SuisseLa vente de déguisements «zoulous» crée le malaise
Un lecteur s'étonne de trouver en rayon des tenues de carnaval qu'il juge racistes. La Confédération les a à l'oeil.

Les tenues de zoulou en vente libre (à g.). A droite, Justin Trudeau, alors âgé de 29 ans, pris en flagrant délit de blackface.

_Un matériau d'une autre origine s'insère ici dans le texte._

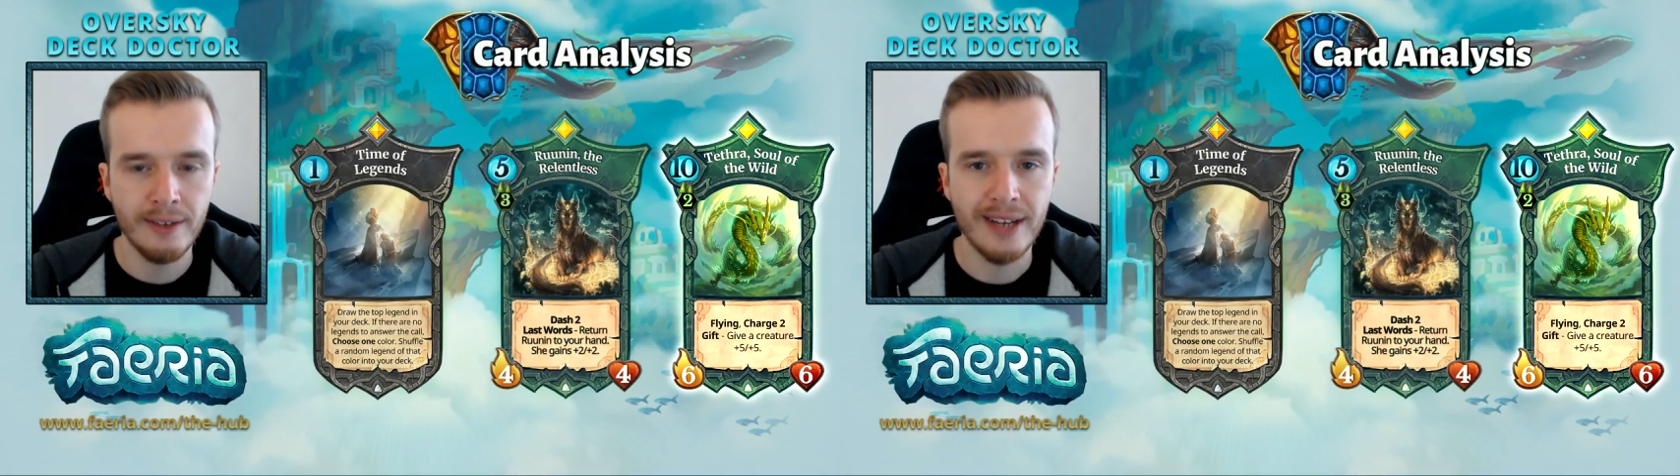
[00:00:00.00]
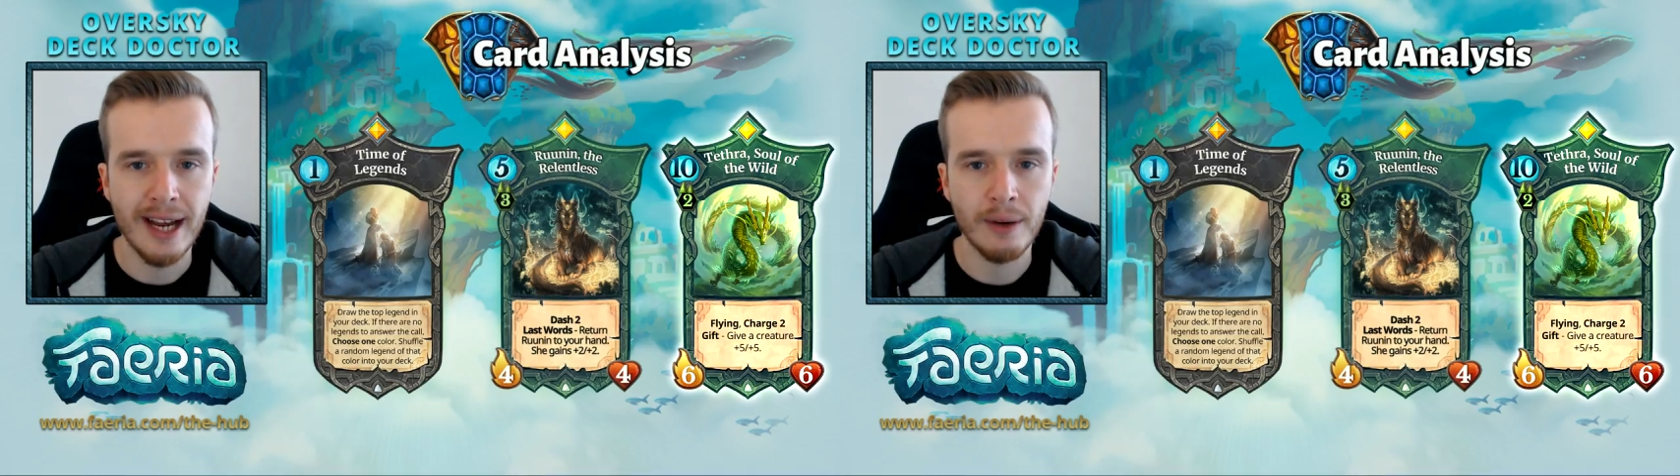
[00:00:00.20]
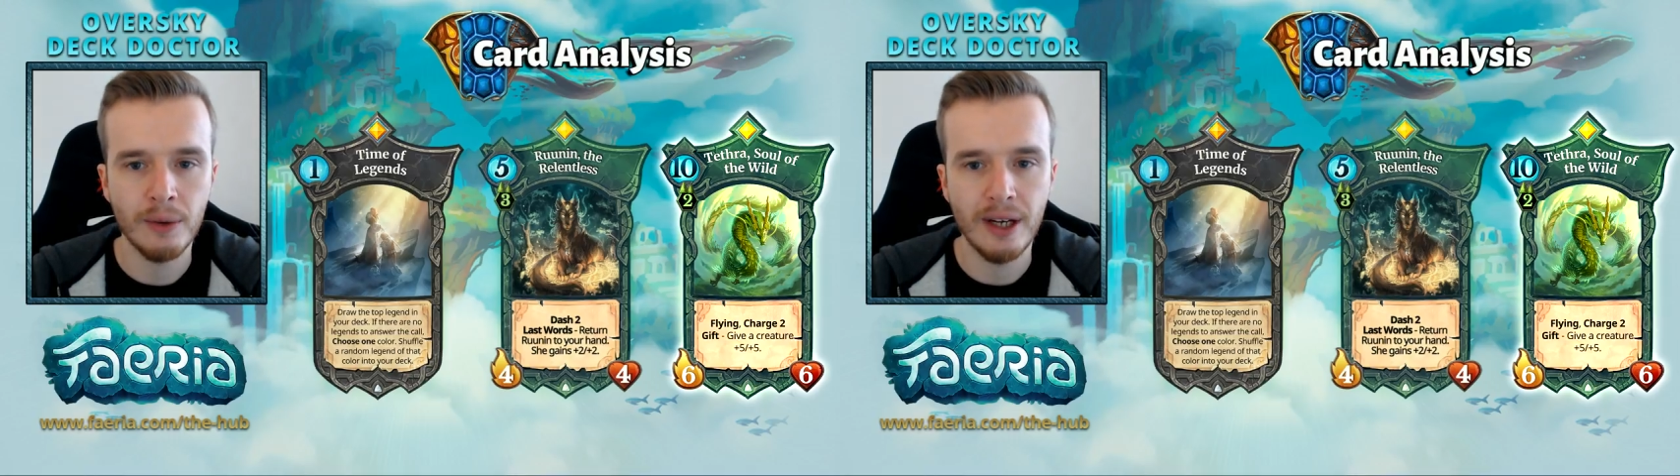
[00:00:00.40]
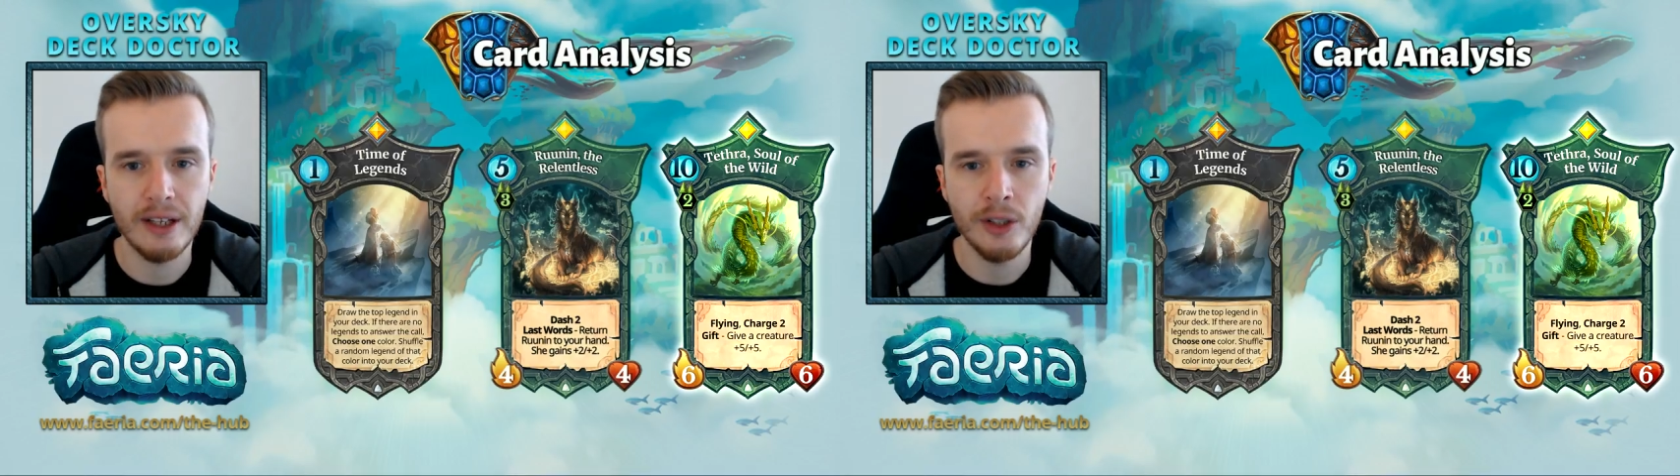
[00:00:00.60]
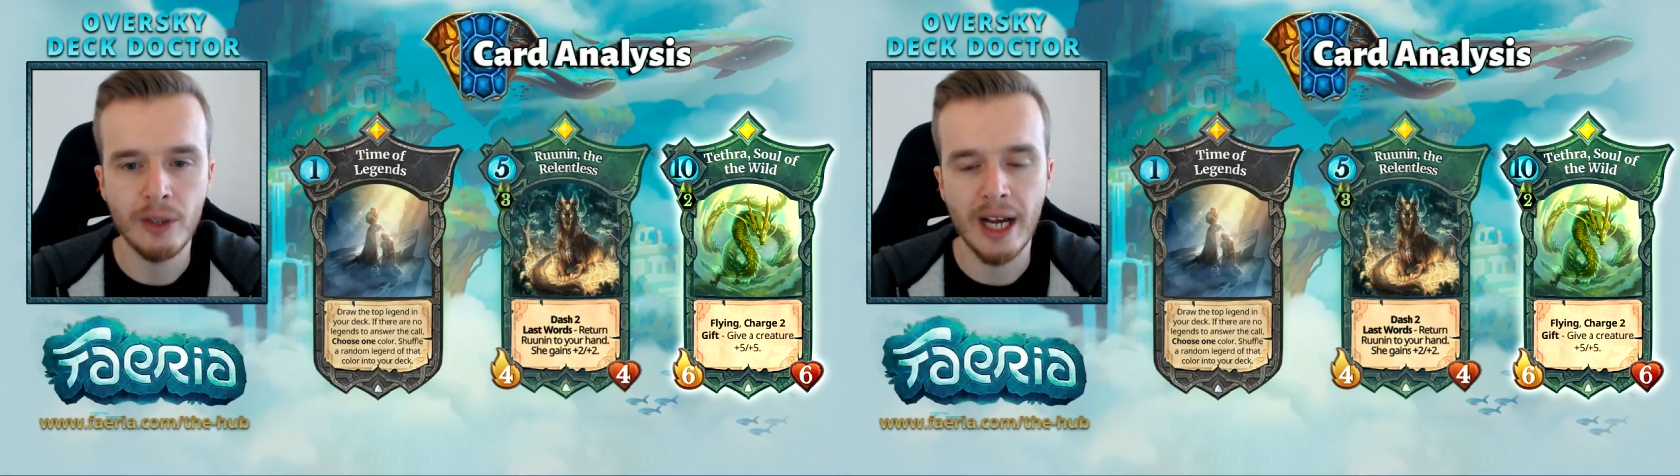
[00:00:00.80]
Now,
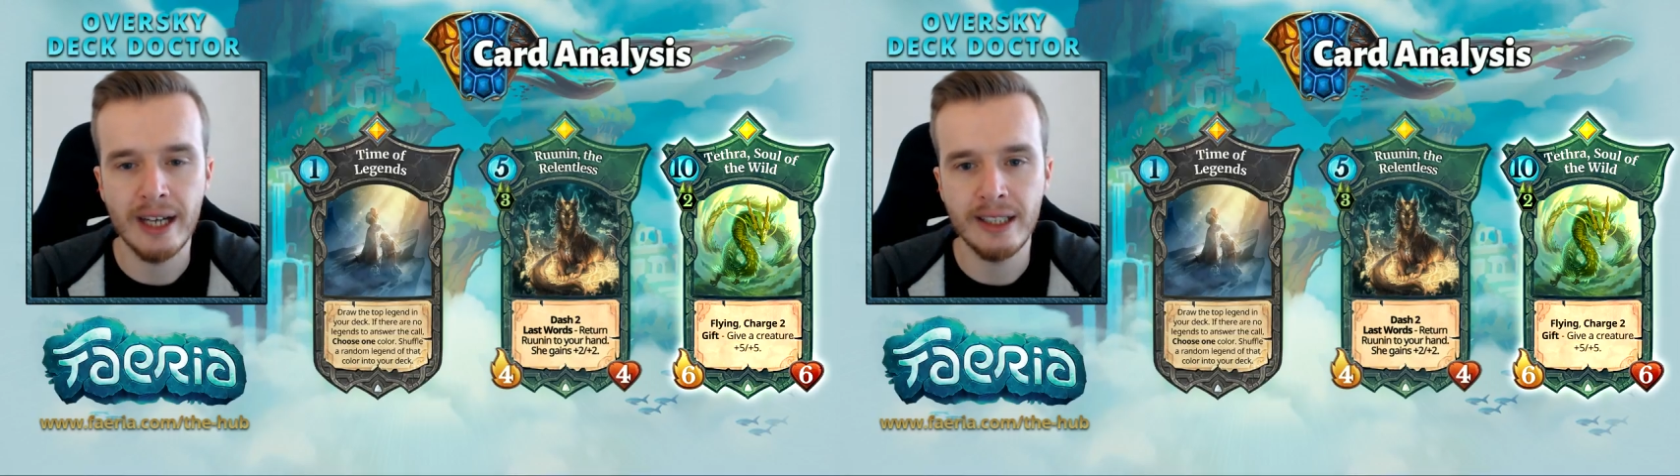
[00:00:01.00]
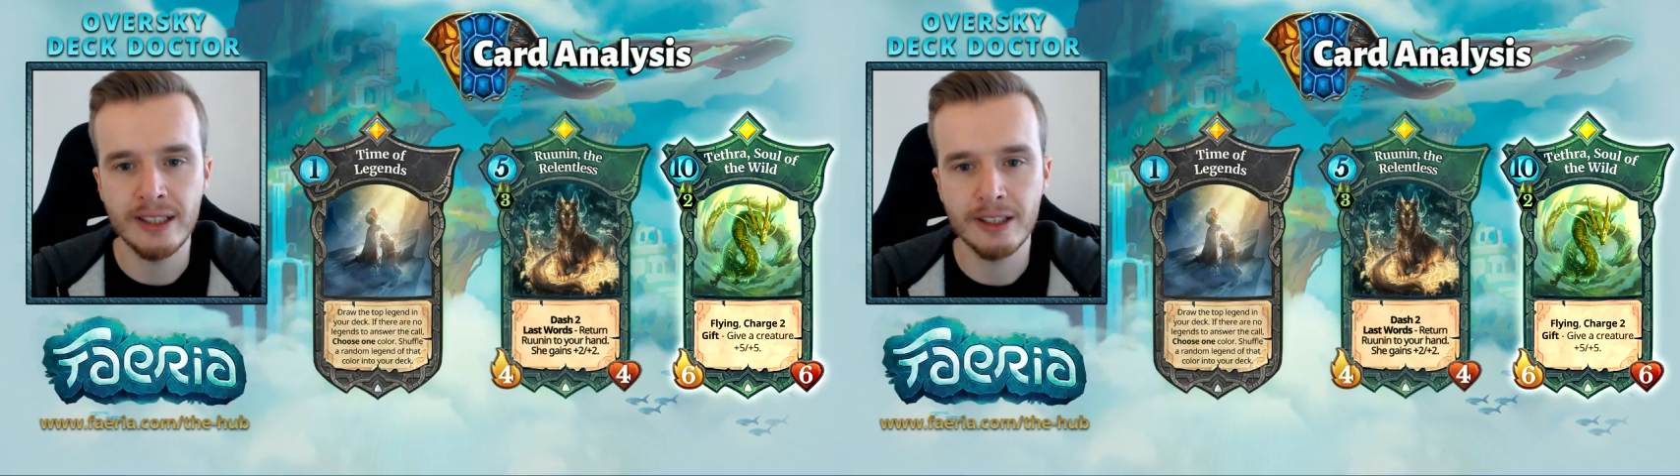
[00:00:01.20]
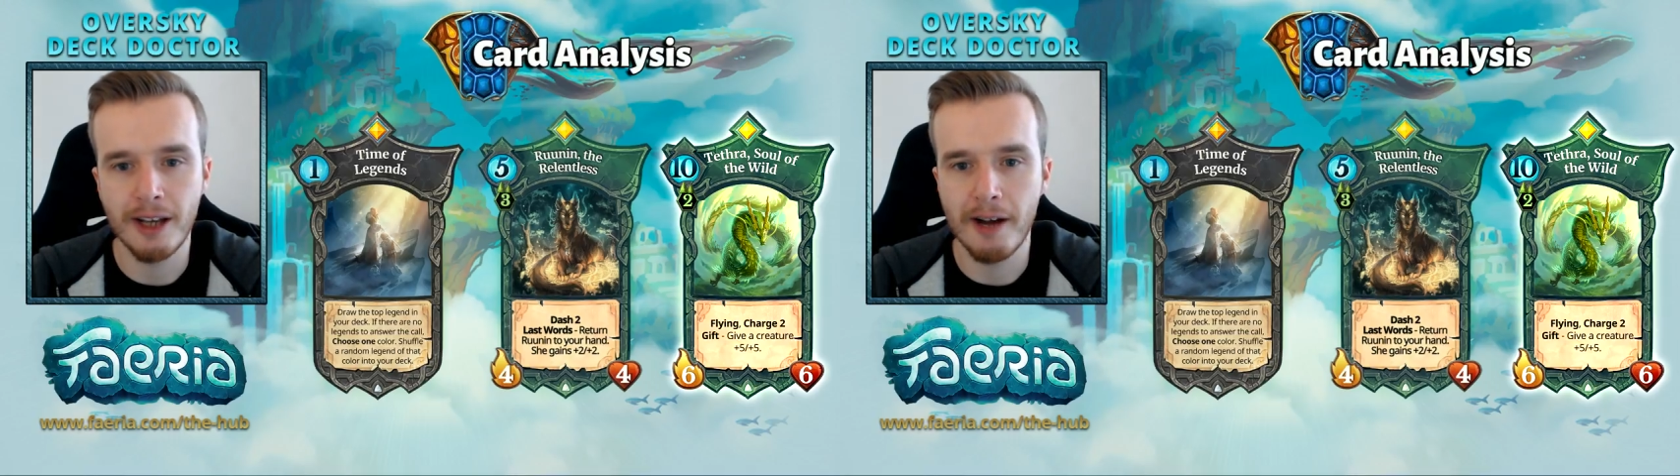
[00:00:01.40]
you guys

La frontière entre humour et racisme varie en fonction de la sensibilité de chacun. On le voit avec la polémique sur le «blackface» (lire encadré). Si l'utilisation de déguisements peut donner lieu à des dérapages racistes, leur vente n'est pas réglementée. En Suisse, on peut trouver des tenues de zoulou ouvertement grotesques en magasin. Ce qui déplaît à un lecteur, mais aussi à la Commission fédérale contre le racisme.
«La vente et l'utilisation de ce type de costumes contribue à véhiculer des stéréotypes racistes et à les renforcer, estime sa présidente Martine Brunschwig Graf. Cet effet se produit indépendamment d'une éventuelle intention de nuire des personnes qui les portent.» Autrement dit, même pour rire, ces tenues sont néfastes. La Commission a d'ailleurs reçu beaucoup de plaintes d'individus choqués à l'occasion du carnaval. «Combinée à un comportement ou des propos dégradants en public, l'utilisation de ces tenues pourrait être pénalement punissable, reprend-elle. Mais il appartient aux autorités pénales d'en juger.»
Faut-il tout supprimer?
En France, sous la pression d'associations anti-racistes, plusieurs marques ont déjà retiré de leur catalogue les accoutrements zoulou ces dernières années. C'est le cas de Kiabi en 2014, ou de CDiscount l'an dernier.
Contacté, un magasin vaudois qui propose ces articles en rayon n'exclut pas de faire de même. «On est là pour faire rire, estime son gérant. Ça m'ennuie que des clients soient dérangés et je ne voudrais pas que ces déguisements soient à l'origine de dérapages.»
Mais son sentiment est partagé: «Aujourd'hui, on fait une polémique de tout. J'ai des costumes de bonnes soeurs sexy et de Mexicains caricaturaux. Je dois les retirer aussi? Quand je pense à la liberté de ton de Desproges ou de Coluche, je me dis que c'est dommage qu'on en arrive là...»
Le fabricant espagnol de ces tenues zoulou n'a pas répondu à nos sollicitations.
Des cas à la pelle
Se peindre la peau en noir et se déguiser en Africain pour plaisanter, ou même en hommage, quand on est Blanc: voilà en quoi consiste le «blackface». En quelques mois, plusieurs scandales ont ébranlé des personnalités, dont le footballeur français Antoine Griezmann et le premier ministre canadien Justin Trudeau. Tous deux ont exprimé leurs regrets. Pour ses détracteurs, la pratique renvoie au racisme ordinaire du XIXe aux États-Unis, où des spectacles, organisés par et pour des Blancs, tournaient les Noirs en ridicule et les présentaient comme paresseux, stupides ou chauds lapins.